Dad died two days ago. The funeral is tomorrow, and we are supposed to meet with the pastor later today to tell stories so he can get a feel about what to say.
Dad’s obituary told a little bit about the things Dad accomplished, but it only hinted at who he was.
Life may, at times, be complicated, but Dad didn’t see it that way. To him, life was fairly black and white. Life could be distilled down to a series of choices. And when the choices required action, then it was simple: You simply did what was right. It did not matter what anyone thought. It did not matter whether or not it was hard, convenient, or politically expedient. You just did what was right because it was right.
I often thought Dad and John Wayne were a lot alike – only Dad was real. He was generally quiet, but unafraid to speak his mind when necessary. One of my favorite quotes was when he said, “I’m not afraid of what I say, only what people say I say.”
He was a sailor in the Navy, so he knew how to curse (and sometimes did – for effect). But he taught his kids that profanity was only for people who aren’t smart enough to think of something better to say.
Like John Wayne, Dad was not someone you wanted to mess with. When he was in the Navy teaching judo, he used to begin the class by finding the biggest and toughest guy there, then throw him across the room. Bad people were correct to fear him, but we felt safe knowing he was around.
Dad had an incredibly disciplined, analytical mind. Like no one else I have known, he was able to cut to the heart of a matter without becoming emotionally involved. It was one of the traits that made him such a strong business leader. On the other hand, the emotion occasionally leaked out. I saw him cry twice – once when he got the news that his father had passed away, and again when one of the dogs died.

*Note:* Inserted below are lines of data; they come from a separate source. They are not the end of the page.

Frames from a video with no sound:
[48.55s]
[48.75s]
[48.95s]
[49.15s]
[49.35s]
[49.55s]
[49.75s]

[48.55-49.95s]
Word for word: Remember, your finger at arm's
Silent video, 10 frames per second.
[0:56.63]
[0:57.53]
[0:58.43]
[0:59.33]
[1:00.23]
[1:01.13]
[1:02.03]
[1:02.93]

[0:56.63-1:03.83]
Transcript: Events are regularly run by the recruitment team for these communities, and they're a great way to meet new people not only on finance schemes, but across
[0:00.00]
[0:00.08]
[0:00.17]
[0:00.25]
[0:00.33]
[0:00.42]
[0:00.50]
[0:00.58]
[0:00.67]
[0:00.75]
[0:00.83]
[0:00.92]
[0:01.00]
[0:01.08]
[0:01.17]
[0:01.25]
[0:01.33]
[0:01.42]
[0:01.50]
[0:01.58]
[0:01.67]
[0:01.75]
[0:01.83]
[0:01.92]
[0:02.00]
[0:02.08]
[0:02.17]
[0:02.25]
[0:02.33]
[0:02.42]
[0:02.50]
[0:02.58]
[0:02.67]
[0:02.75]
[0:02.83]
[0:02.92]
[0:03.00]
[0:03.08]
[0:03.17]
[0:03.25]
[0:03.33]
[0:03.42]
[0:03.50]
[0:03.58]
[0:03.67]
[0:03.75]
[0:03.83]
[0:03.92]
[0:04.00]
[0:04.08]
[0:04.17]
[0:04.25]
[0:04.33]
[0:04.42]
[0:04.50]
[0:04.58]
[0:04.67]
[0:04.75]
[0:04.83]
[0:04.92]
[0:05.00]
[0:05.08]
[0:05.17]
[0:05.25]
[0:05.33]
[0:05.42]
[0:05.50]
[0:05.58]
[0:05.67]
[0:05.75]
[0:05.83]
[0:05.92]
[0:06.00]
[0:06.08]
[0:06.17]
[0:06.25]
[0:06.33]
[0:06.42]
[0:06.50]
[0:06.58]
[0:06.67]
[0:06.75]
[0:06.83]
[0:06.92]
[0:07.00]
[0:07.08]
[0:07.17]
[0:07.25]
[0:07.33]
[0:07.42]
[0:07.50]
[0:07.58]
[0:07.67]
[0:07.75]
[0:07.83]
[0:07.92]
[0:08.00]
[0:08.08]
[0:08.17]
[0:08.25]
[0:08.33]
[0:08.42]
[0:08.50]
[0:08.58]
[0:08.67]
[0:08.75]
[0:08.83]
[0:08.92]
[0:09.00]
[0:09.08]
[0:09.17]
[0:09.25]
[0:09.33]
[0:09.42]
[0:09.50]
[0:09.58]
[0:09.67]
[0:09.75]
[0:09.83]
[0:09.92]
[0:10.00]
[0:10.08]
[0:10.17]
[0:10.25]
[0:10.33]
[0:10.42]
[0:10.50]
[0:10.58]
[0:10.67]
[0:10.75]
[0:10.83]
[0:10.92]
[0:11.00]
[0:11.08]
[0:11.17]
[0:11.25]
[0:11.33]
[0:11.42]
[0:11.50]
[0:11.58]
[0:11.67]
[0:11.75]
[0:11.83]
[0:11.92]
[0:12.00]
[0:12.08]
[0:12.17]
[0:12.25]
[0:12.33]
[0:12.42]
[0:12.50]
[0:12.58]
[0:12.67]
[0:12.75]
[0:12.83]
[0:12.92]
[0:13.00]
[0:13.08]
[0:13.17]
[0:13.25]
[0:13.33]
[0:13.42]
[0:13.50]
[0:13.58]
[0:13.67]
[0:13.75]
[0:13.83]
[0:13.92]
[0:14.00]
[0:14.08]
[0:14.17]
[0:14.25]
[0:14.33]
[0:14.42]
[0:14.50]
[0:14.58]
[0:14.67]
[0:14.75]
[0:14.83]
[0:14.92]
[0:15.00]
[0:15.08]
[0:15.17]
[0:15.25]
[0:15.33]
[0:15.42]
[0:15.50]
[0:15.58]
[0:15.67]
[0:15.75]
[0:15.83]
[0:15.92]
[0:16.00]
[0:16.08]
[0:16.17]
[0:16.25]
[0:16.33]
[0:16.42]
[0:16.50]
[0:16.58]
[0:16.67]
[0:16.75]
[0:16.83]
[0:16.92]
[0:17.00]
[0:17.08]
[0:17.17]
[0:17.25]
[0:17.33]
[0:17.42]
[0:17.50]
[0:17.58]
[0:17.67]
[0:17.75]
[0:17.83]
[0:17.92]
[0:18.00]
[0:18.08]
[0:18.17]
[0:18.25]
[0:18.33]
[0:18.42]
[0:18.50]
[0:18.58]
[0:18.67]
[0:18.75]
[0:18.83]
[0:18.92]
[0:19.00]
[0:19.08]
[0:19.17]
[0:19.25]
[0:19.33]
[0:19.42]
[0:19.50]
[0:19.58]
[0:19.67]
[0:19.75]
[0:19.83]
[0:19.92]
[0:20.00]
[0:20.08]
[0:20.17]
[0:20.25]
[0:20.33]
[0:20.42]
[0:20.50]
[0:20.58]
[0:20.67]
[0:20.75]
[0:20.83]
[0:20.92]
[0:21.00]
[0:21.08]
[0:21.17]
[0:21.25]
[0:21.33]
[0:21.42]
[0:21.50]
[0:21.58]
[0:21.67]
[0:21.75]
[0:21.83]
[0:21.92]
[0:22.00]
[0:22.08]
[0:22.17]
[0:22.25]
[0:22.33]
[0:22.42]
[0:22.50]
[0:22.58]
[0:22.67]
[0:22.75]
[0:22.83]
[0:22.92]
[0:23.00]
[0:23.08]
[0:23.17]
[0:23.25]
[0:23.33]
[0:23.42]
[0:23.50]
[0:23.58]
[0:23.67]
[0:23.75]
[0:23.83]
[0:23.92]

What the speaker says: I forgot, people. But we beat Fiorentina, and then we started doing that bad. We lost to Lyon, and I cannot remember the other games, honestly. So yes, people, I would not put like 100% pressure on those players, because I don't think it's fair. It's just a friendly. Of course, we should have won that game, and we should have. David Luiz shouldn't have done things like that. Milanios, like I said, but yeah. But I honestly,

His love was buried deep, but no one ever doubted that it was there. He didn’t say “I love you.” Those were just words. Instead, he showed his love by providing for his family, always asking if everyone was okay, and always making sure he was doing everything he knew how to do to take care of not only his family, but his friends and coworkers, too.
Like many from Dad’s generation, he didn’t talk much about his faith. Yet he never missed church – even if the rest of us wanted to sleep in or were not in the mood to go. My brothers and I used to spend every weekend on our sailboat on Lake Meredith. Dad would sail on Saturday, drive home so he could attend church, then drive back on Sunday to pick us up.
He read the Bible and even studied it, but he didn’t talk about it much. He did not preach the Gospel. He just lived it out, helping others whenever he saw the need.
Dad could not understand liberals. He thought it was crazy for the government to take care of people. “Why,” he would ask, “do we need the government to take care of the poor? Which one of us is going to let our neighbor go naked or starve?”
Dad was the definition of loyal. He volunteered to serve his country – while we were at war! When he was at college, he dropped his parents a note – every day. When his mother had to start living in a nursing home, he went to visit her – every day. When he married my mom and promised to love only her for the rest of his life, he meant it and remained loyal to her for over 62 years.
Dad was a man of his word. His yes meant yes, and his no meant no. He wouldn’t lie to you. If you pressed him, he would just tell you to your face that you were being stupid. At our house, it was well-known that the punishment for lying would be worse than the punishment for whatever crime you were tempted to lie about. The only lie I can ever remember Dad telling me was about Santa Claus. Only later did I learn that there really was a St. Nicholas, so I guess that even that was not a total prevarication.
Dad didn’t ask for much for himself, if anything. He just wanted us to treat our mother with respect, and he wanted us to love and care for one another. I think Christmas was his favorite time of year because it was a time when all the kids would come home, laugh, eat Mom’s cookies, and enjoy being together.
Speaking of Mom’s cookies, Dad loved nothing better. If Dad had a vice, it was sweets. That is how we knew he was sick at the end. He quit eating cookies.
Dad wasn’t perfect, but it was not for lack of trying. He had his moments as we all do. But at the end of the day – at the end of his race – I feel confident the Lord smiled and said, “Well done, good and faithful servant. It is time to come home and receive your reward.”